Re: Terrible breach of professionalism?
here we are, hospice nurses, who've been beckoned to care for families at the most vulnerable and daunting time of their lives.
we are recipients of all their anger, frustration, pain, sorrow, fear, and LOVE.
we tend to our dying pts, with medical profiency, infinite patience, experiential discernment, and an all-inclusive commiseration...
always executed with finesse and mastery.
with everything we give of ourselves in this specialty (NOT meant martyrly!), who
wouldn't cry?
i'm serious, and am not even alluding to the human component of our work.
i am talking about all that is expected of us - in doing, acting, saying, sensing, negotiating, evaluating...
let's face it - even if we do feel "called" to do what we do, it is no easy feat.

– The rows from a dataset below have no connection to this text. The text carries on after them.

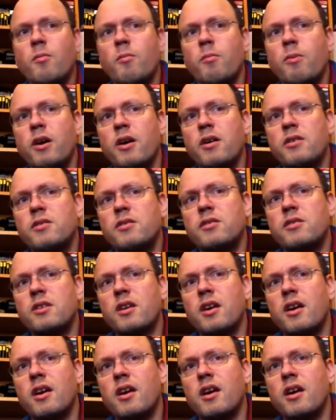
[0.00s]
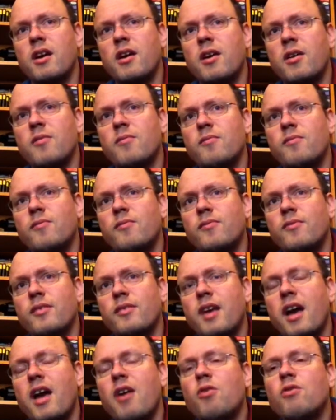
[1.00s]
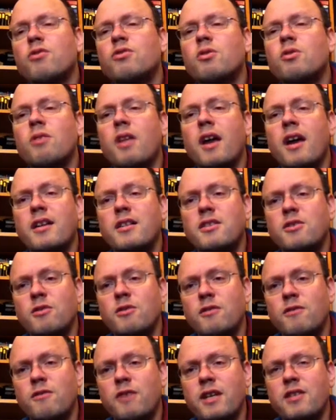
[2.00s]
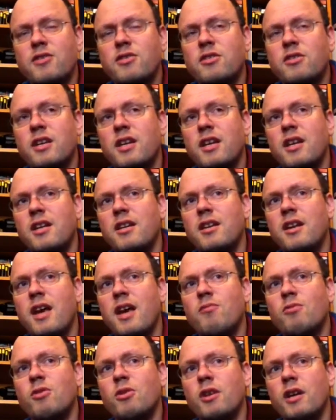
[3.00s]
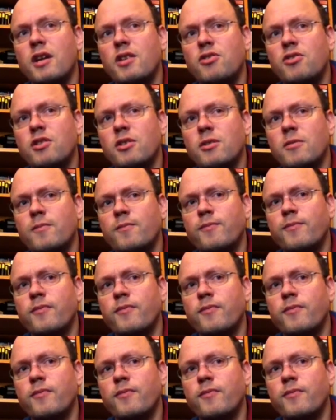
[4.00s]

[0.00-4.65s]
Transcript: But I also like to invest in emulation,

we have to be many things to many people, while remaining focused on who needs us most, our pts.
so while we are seemingly doing our jobs, it just so happens that sometimes, our stressors are such, that we break...
we cry, we grieve, we have mini-tantrums.
then we dry our eyes and continue in upholding some of the most impoverished souls on earth.
if we don't cry r/t the mere requirements of our job description, then we do so r/t the privilege and honor of being involved in the most intimate times of a family's life.
breach of professionalism?
i think not.
rather, consider it a testimonial to who we are, and what we do.
'[real' hospice nurses cry...
even if it's not in our job description.